When switching on a Score with static numeric values, Sandstone generates O(1) dispatch using macros. Each case becomes a separate function named after its value (e.g., case_0, case_1, case_2), and the score value is used directly to call the matching function.

Try it out

const level = Objective.create('level')('@s')

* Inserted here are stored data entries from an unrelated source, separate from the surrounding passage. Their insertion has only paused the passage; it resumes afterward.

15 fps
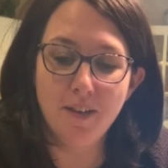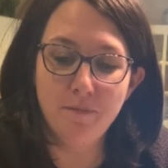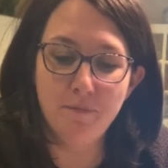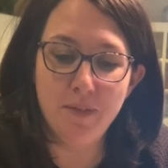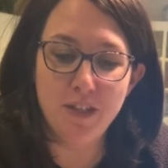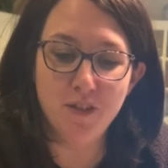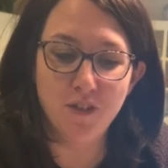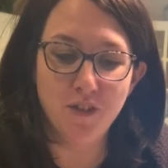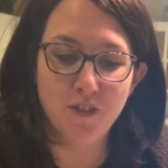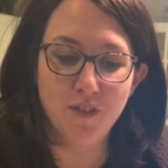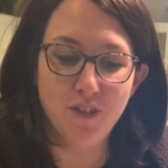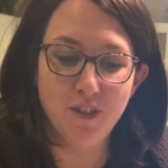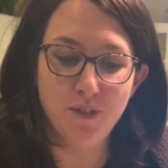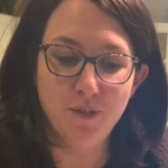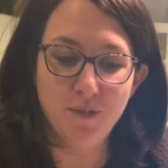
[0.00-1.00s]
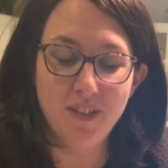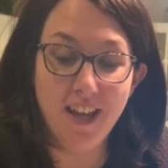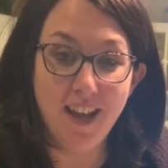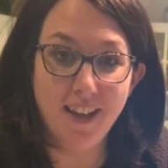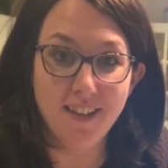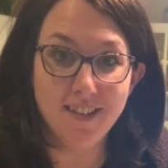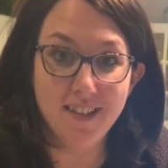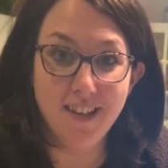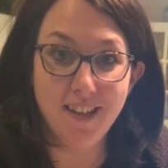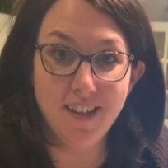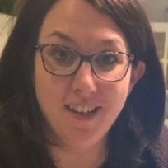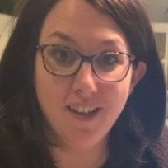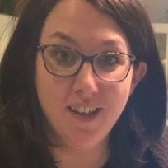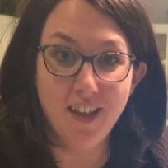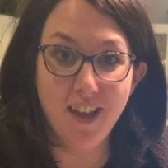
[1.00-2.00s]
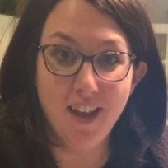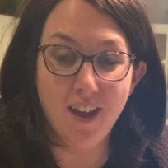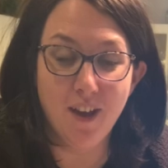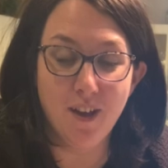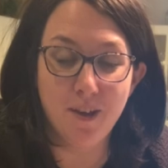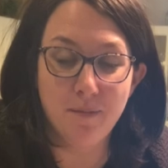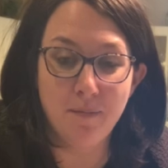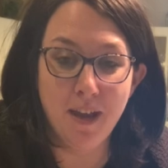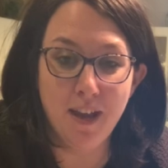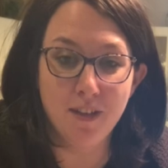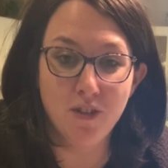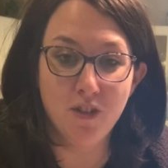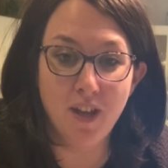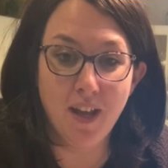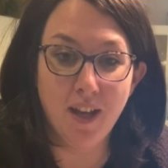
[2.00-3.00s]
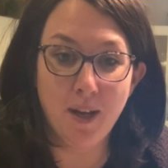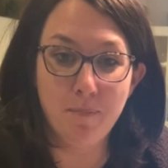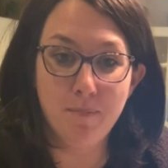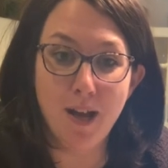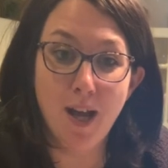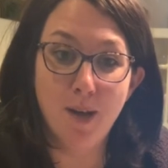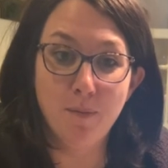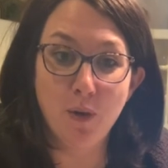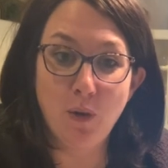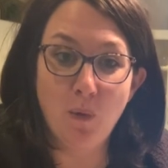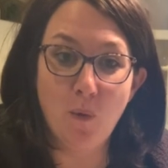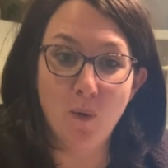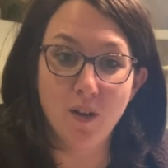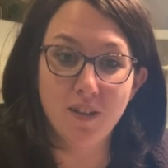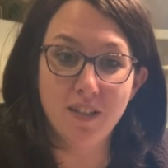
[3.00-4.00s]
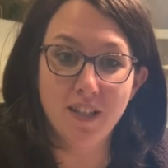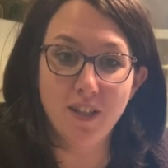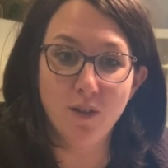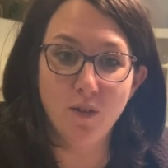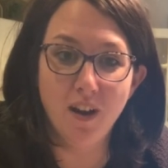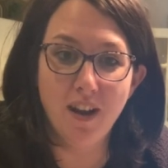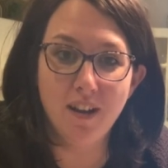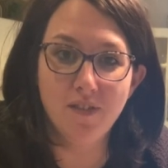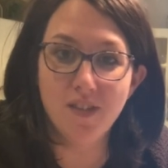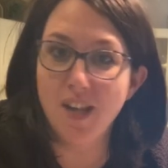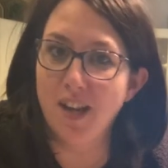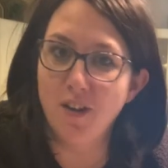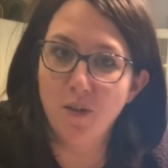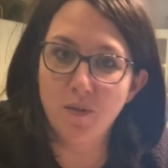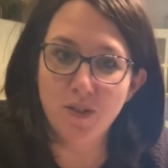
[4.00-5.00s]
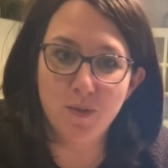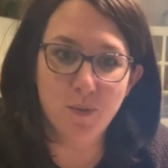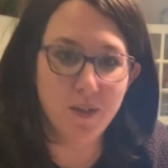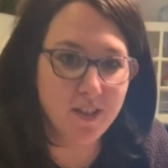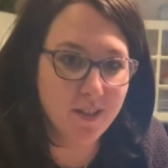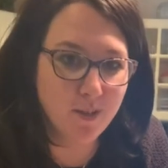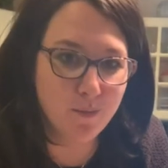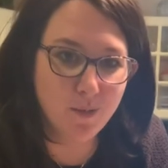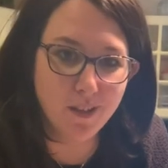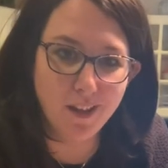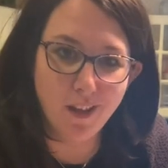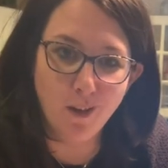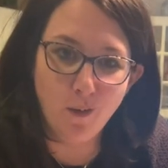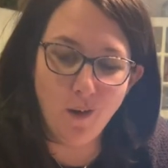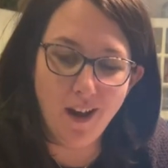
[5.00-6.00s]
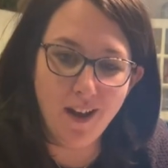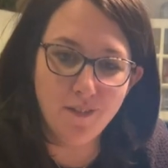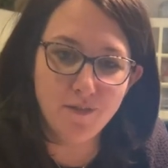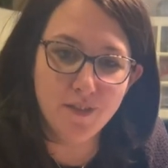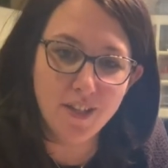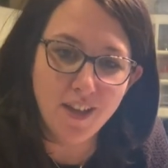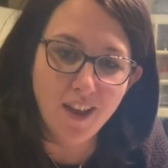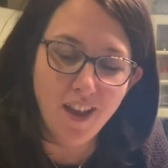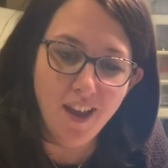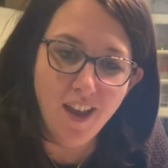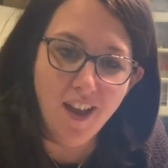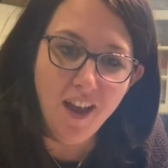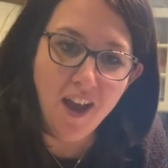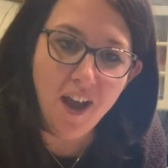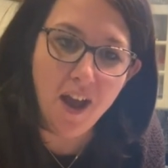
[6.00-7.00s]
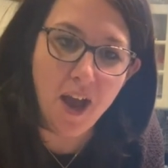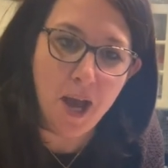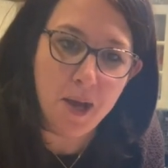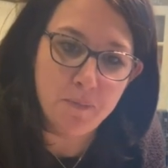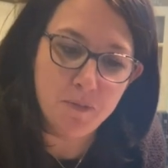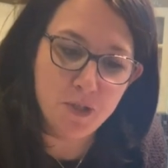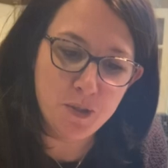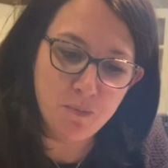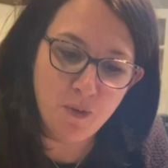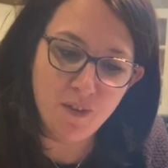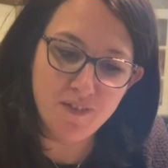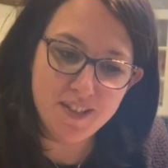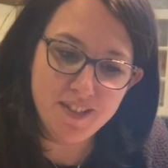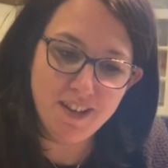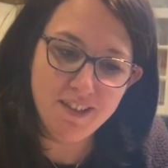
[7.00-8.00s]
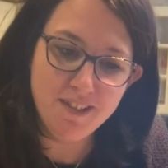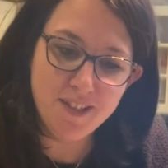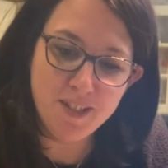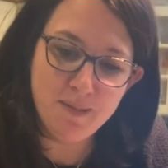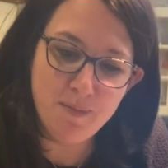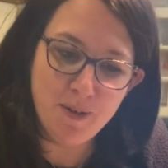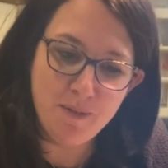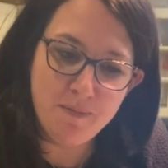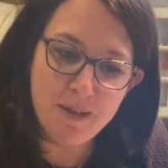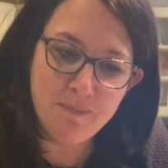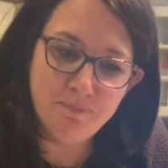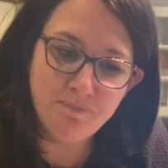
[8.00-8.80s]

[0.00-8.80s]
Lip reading: be sure to tag us in it. Hashtag Bob Quarantine Crafts. I know this one isn't really a craft, just more of a science experiment,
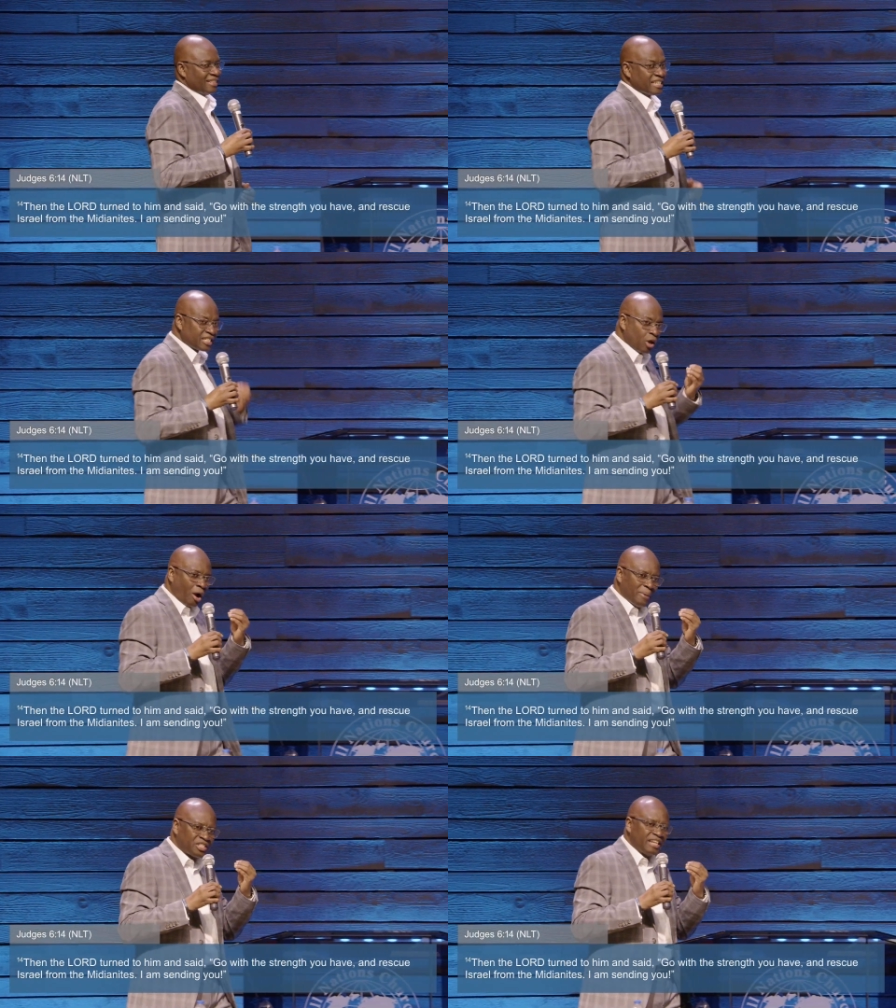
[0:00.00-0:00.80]
This is the
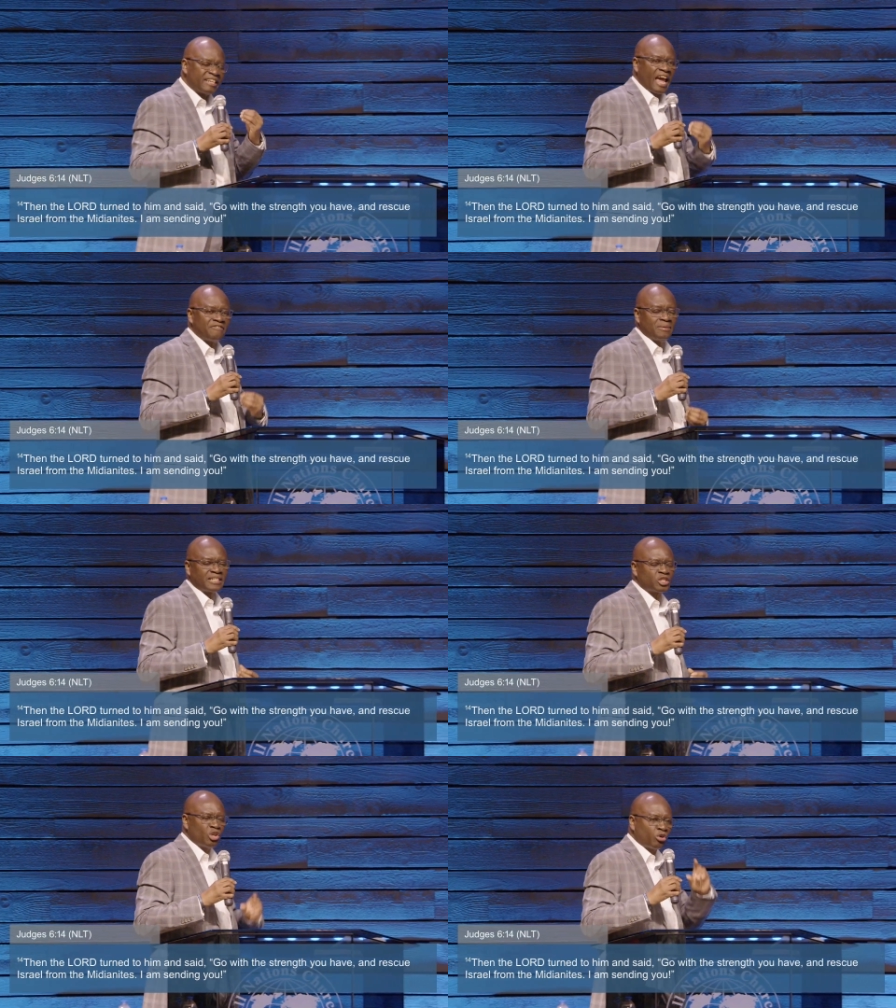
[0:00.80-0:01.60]
commission he gave him. He
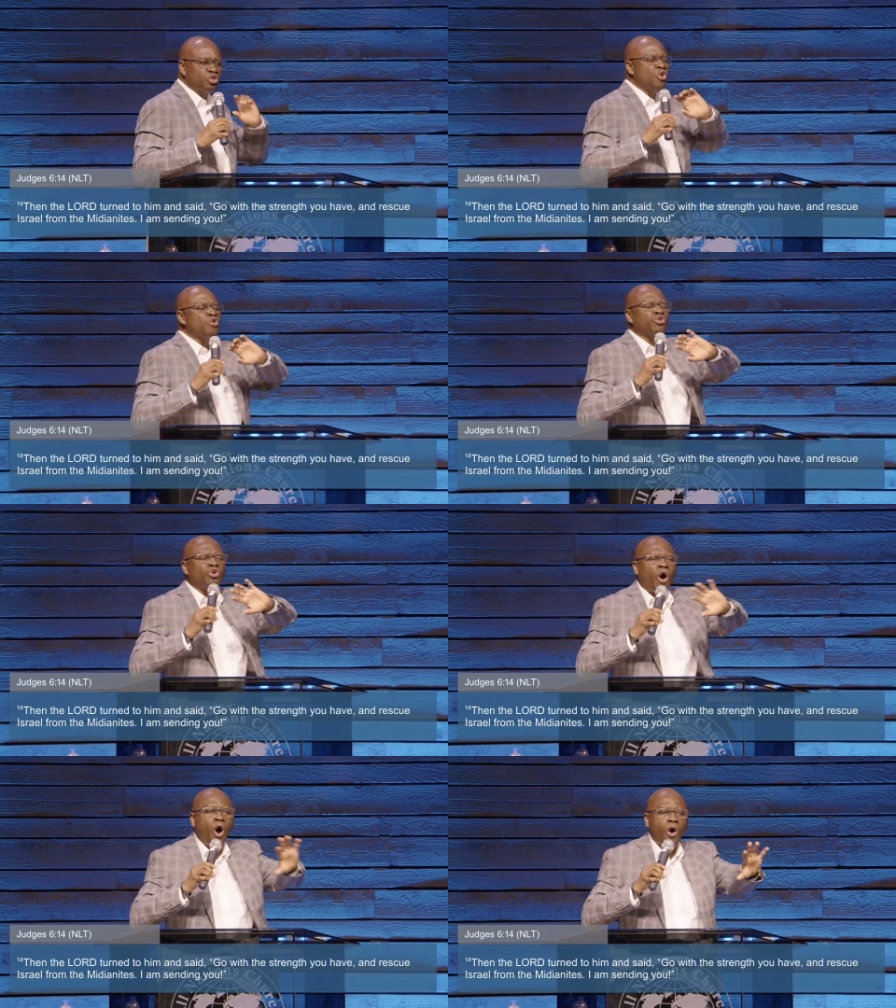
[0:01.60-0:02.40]
says, Look, you
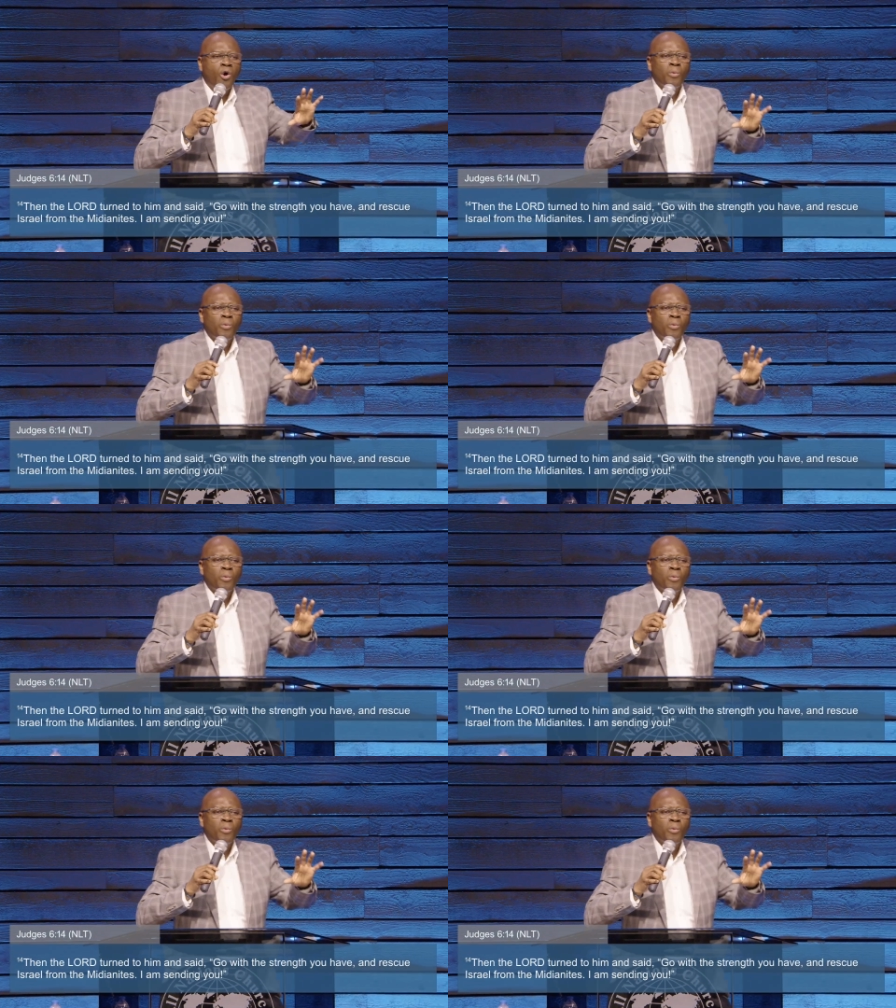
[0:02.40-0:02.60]
go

MCFunction('level_check', () => {
_.switch(level, _
.case<Score>(1, () => say('Level 1 - Tutorial'))
.case(2, () => say('Level 2 - Easy'))
.case(3, () => say('Level 3 - Medium'))
.case(4, () => say('Level 4 - Hard'))
.default(() => say('Invalid level'))
)
})

If a case doesn't exist for the current value and there's a default/fallback, the switch gracefully handles it using execute store success to detect failed macro calls.

Switching on NBT Data

You can also switch on NBT data stored in entities, blocks, or storage. Sandstone uses an efficient lookup table from data storage to map values to case indices:

const itemType = Data('storage', 'game:data', 'CurrentItem.type')

_.switch(itemType, _
.case({ type: 'sword' }, () => say('Melee weapon equipped'))
.case({ type: 'bow' }, () => say('Ranged weapon equipped'))
.case({ type: 'staff' }, () => say('Magic weapon equipped'))
.default(() => say('Unknown item type'))
)

Condition-Based Cases

For more complex matching logic, you can use condition functions instead of static values:

const score = Objective.create('score')('@s')

_.switch(score, _
.case<Score>((v) => v.matches([0, 10]), () => {
say('Score is 0-10 (low)')
})
.case((v) => v.matches([11, 50]), () => {
say('Score is 11-50 (medium)')
})
.case((v) => v.matches([51, 100]), () => {
say('Score is 51-100 (high)')
})
.default(() => say('Score out of expected range'))
)

Condition cases are checked sequentially using execute if chains. They're evaluated in order until one matches.

Type Annotation

When using condition functions, you may need to provide a type annotation on the first .case() call: _.case<Score>((v) => ...). This helps TypeScript infer the correct type for the value parameter.

Mixed Cases

You can combine static cases with condition cases. Static cases are checked first (O(1)), and if none match, condition cases are evaluated sequentially:

_.switch(score, _
.case(0, () => say('Exactly zero'))
.case(1, () => say('Exactly one'))
.case((v) => v.matches([10, 20]), () => say('Between 10-20'))
.case((v) => v.greaterOrEqualThan(100), () => say('100 or more'))
.default(() => say('Some other value'))
)

Array Syntax

An alternative array-based syntax is also available:

_.switch(score, [
['case', 0, () => say('Zero')],
['case', 1, () => say('One')],
['case', (v) => v.matches([10, 20]), () => say('10-20')],
['default', () => say('Default')],
])

This syntax is equivalent to the fluent API but may be preferred in some situations.

Return Values

Switch cases can return values that propagate to the caller. This is useful when using switches inside execute store:

execute.store.result.score(resultScore).run(() =>
_.switch(input, _
.case(0, () => {
// Case body...
// The return value of the last command is captured
})
)
)

Performance Considerations

Switch TypeLookup ComplexityBest For
Score with static valuesO(1)Known discrete values (0, 1, 2, ...)
NBT with static valuesO(1)*Enum-like string/object matching
Condition cases onlyO(n)Range checks, complex predicates
Mixed (static + conditions)O(1) then O(n)Common values + edge cases

Static cases are always checked first, so put your most common cases as static values when possible.